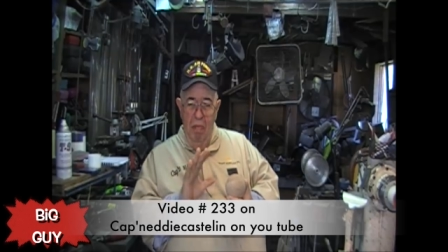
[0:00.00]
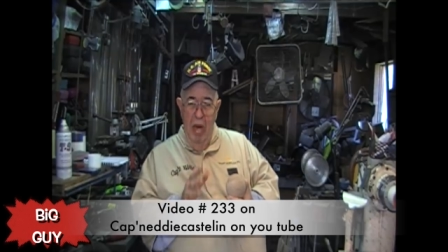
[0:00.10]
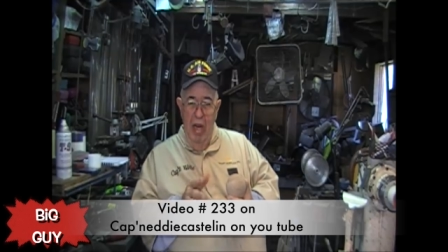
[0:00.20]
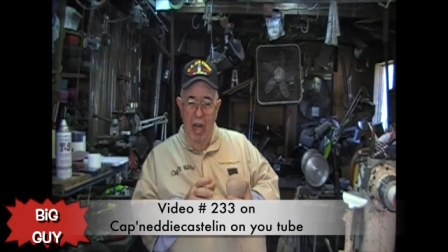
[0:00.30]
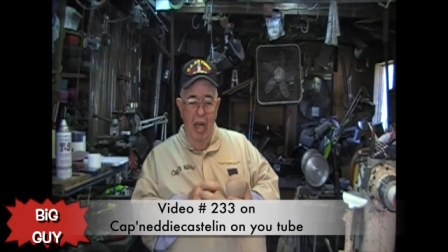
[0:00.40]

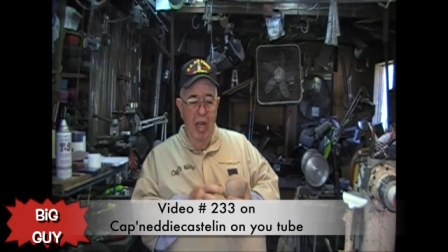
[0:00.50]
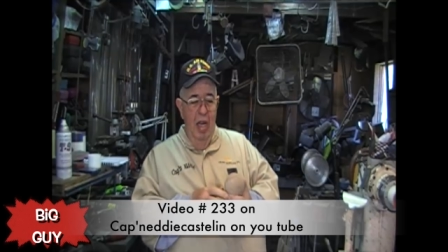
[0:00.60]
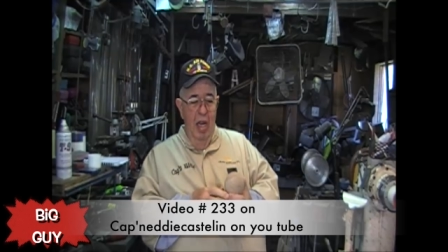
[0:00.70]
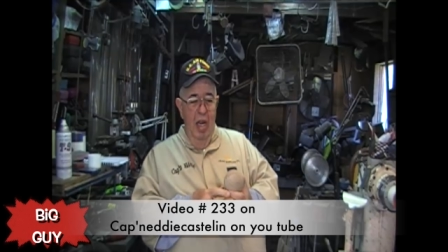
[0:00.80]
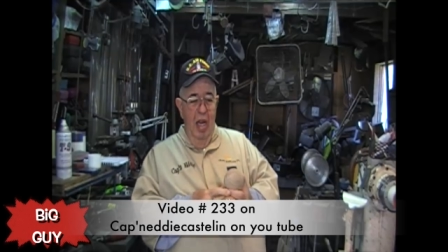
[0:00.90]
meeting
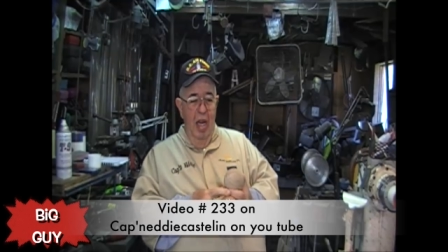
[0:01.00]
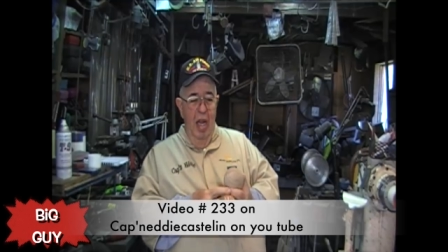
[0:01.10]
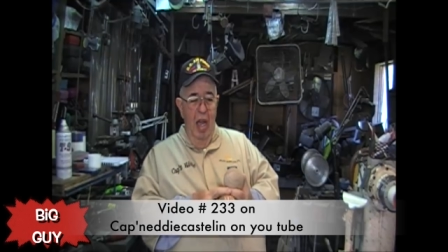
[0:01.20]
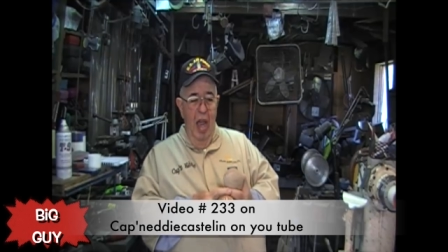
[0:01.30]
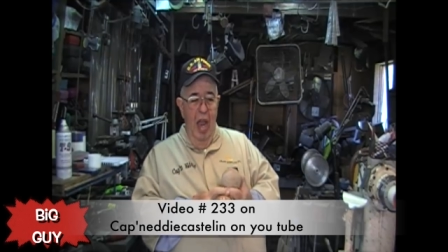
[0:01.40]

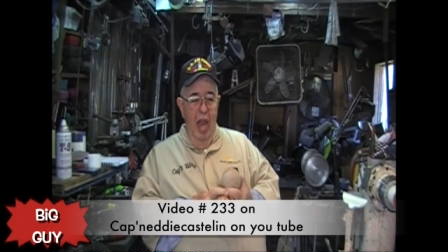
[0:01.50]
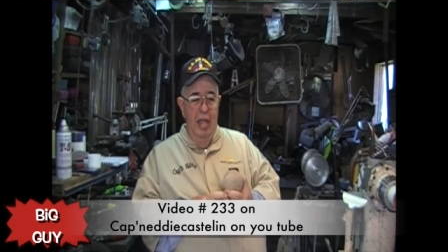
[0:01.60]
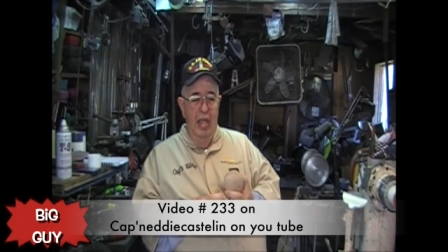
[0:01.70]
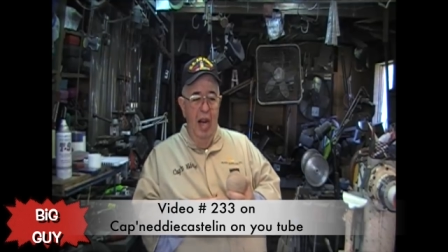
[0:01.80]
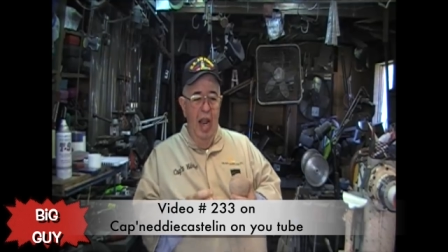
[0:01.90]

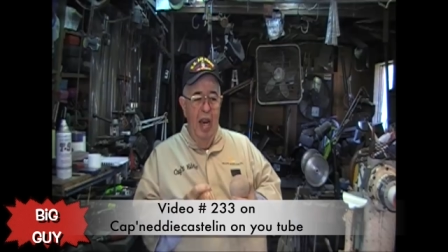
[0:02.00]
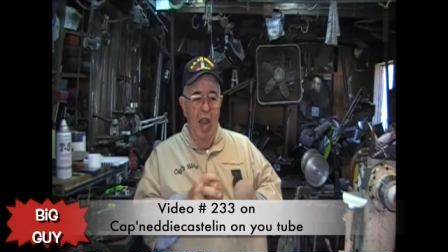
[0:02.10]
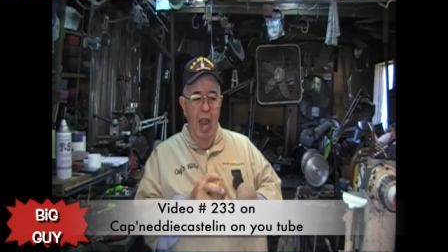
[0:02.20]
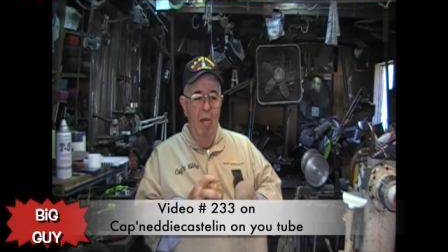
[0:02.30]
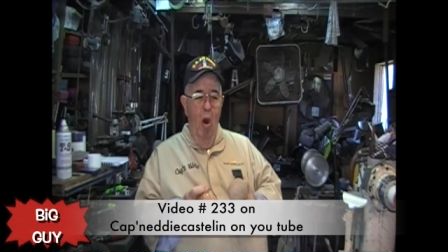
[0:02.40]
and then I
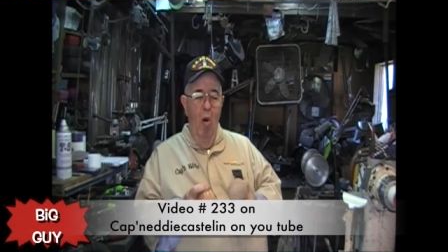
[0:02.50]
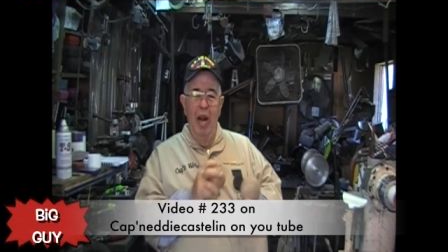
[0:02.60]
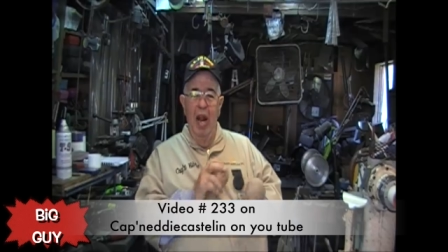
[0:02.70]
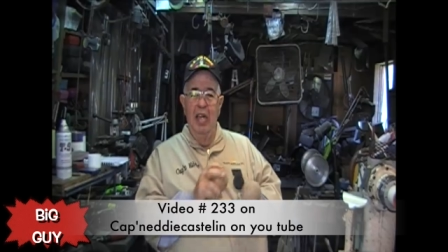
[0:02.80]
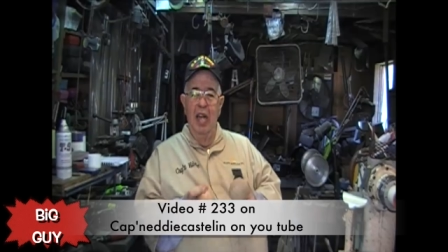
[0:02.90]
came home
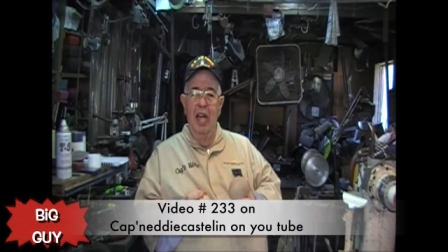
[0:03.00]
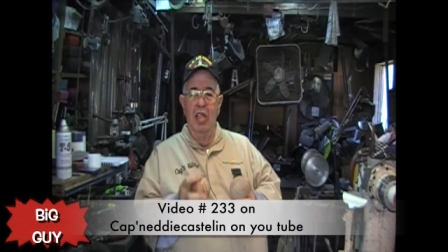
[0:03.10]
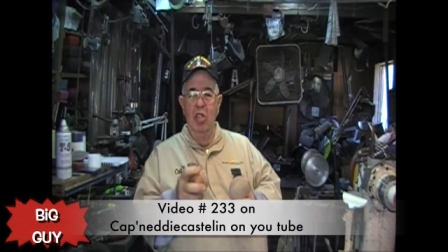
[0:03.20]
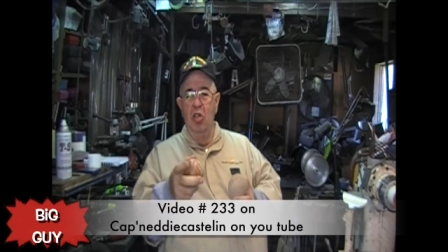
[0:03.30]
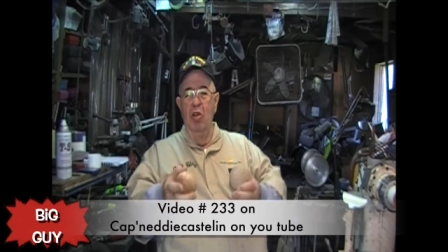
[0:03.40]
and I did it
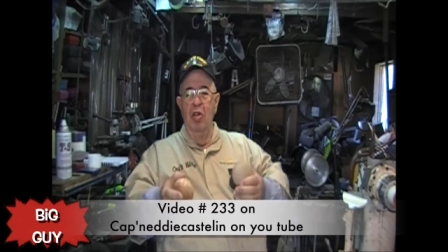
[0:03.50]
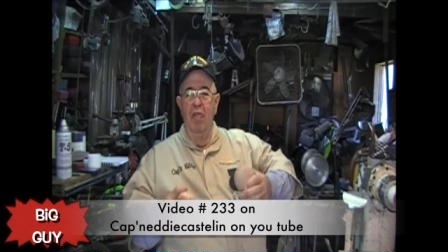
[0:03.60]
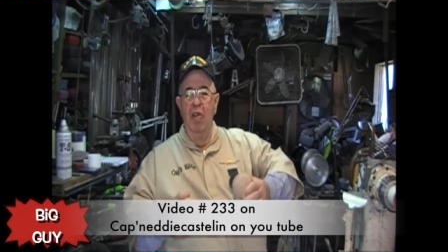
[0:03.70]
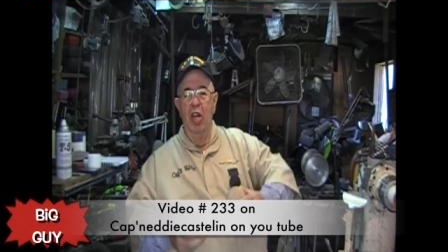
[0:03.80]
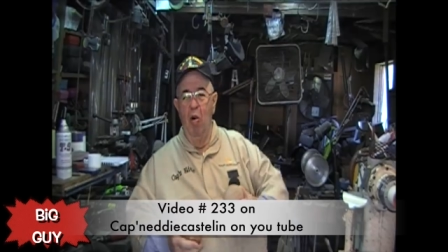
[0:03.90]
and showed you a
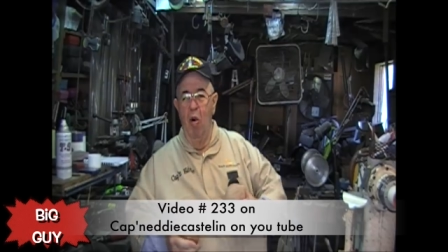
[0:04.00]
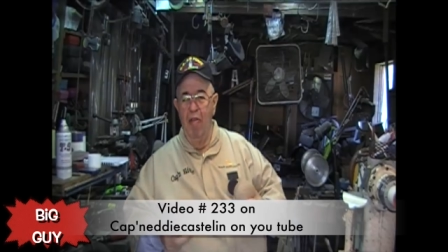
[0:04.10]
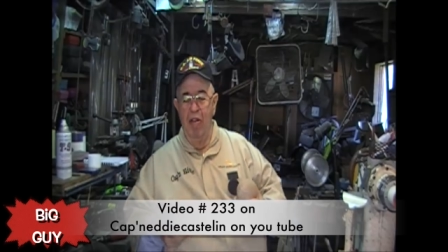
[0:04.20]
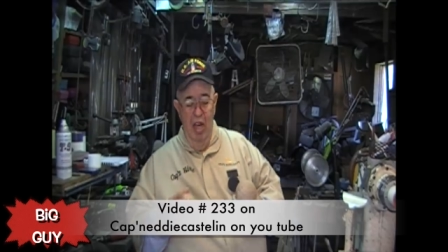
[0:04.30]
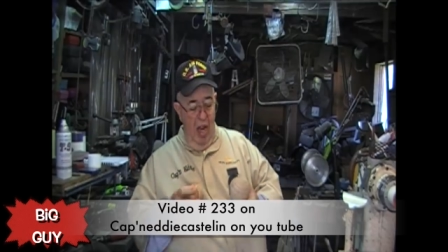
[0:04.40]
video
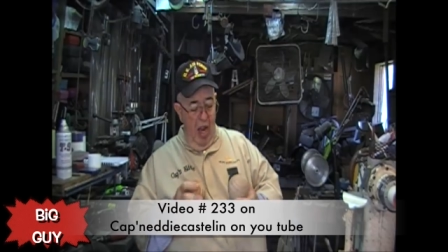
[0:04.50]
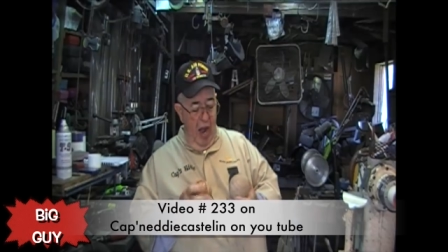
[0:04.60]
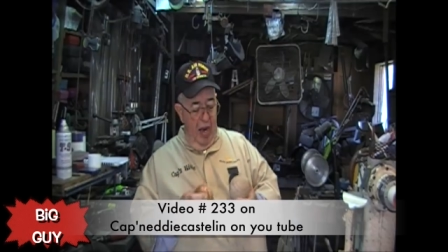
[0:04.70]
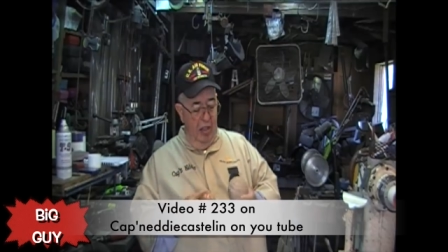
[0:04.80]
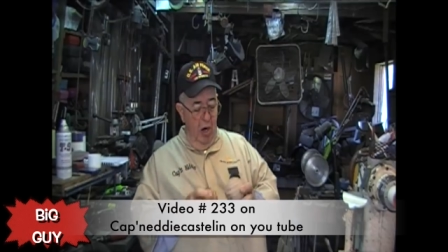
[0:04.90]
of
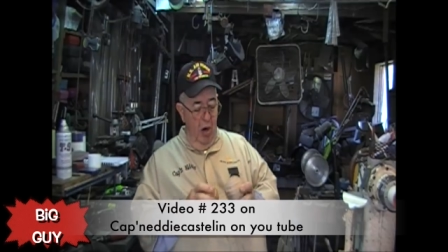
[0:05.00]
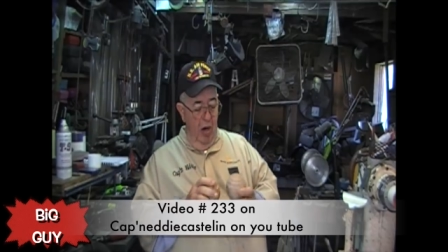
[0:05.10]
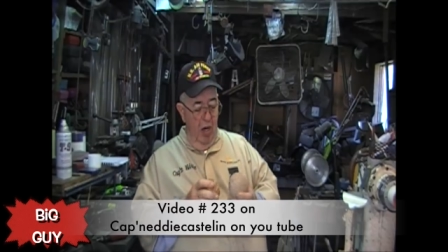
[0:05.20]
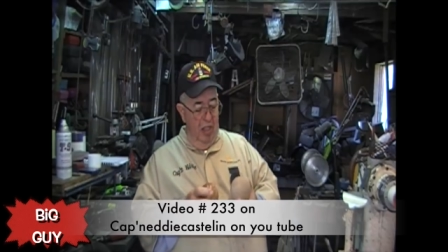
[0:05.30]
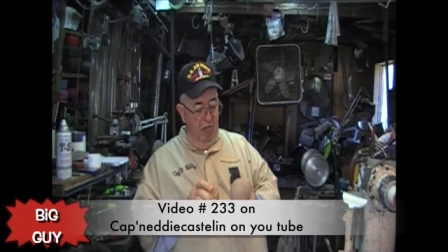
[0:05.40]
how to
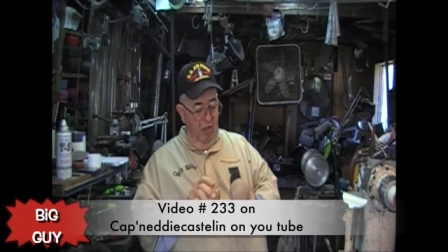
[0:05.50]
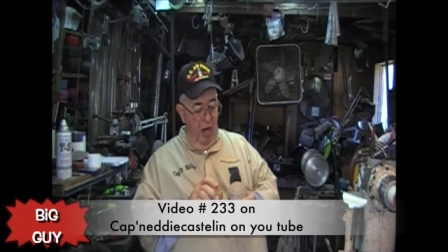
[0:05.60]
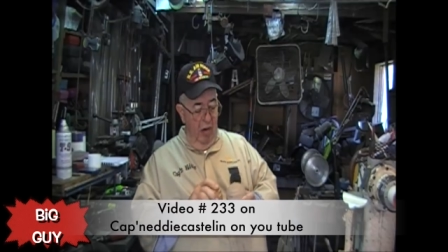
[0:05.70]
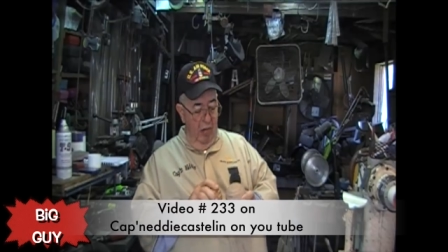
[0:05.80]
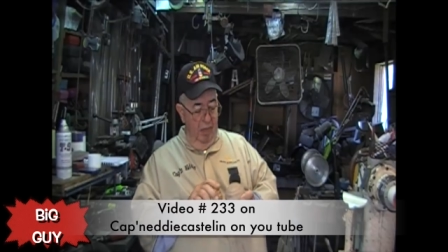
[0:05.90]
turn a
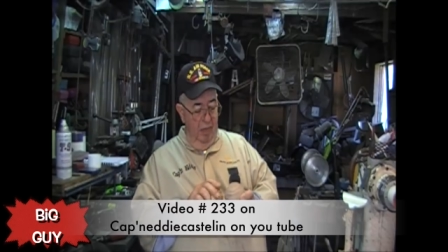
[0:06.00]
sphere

__________

- [Work instruction]: Could you print all the entries exactly as they stand, with the pictures left out?

- [Completed exercise]:
[0:00.00]
[0:00.10]
[0:00.20]
[0:00.30]
[0:00.40]

[0:00.50]
[0:00.60]
[0:00.70]
[0:00.80]
[0:00.90]
meeting
[0:01.00]
[0:01.10]
[0:01.20]
[0:01.30]
[0:01.40]

[0:01.50]
[0:01.60]
[0:01.70]
[0:01.80]
[0:01.90]

[0:02.00]
[0:02.10]
[0:02.20]
[0:02.30]
[0:02.40]
and then I
[0:02.50]
[0:02.60]
[0:02.70]
[0:02.80]
[0:02.90]
came home
[0:03.00]
[0:03.10]
[0:03.20]
[0:03.30]
[0:03.40]
and I did it
[0:03.50]
[0:03.60]
[0:03.70]
[0:03.80]
[0:03.90]
and showed you a
[0:04.00]
[0:04.10]
[0:04.20]
[0:04.30]
[0:04.40]
video
[0:04.50]
[0:04.60]
[0:04.70]
[0:04.80]
[0:04.90]
of
[0:05.00]
[0:05.10]
[0:05.20]
[0:05.30]
[0:05.40]
how to
[0:05.50]
[0:05.60]
[0:05.70]
[0:05.80]
[0:05.90]
turn a
[0:06.00]
sphere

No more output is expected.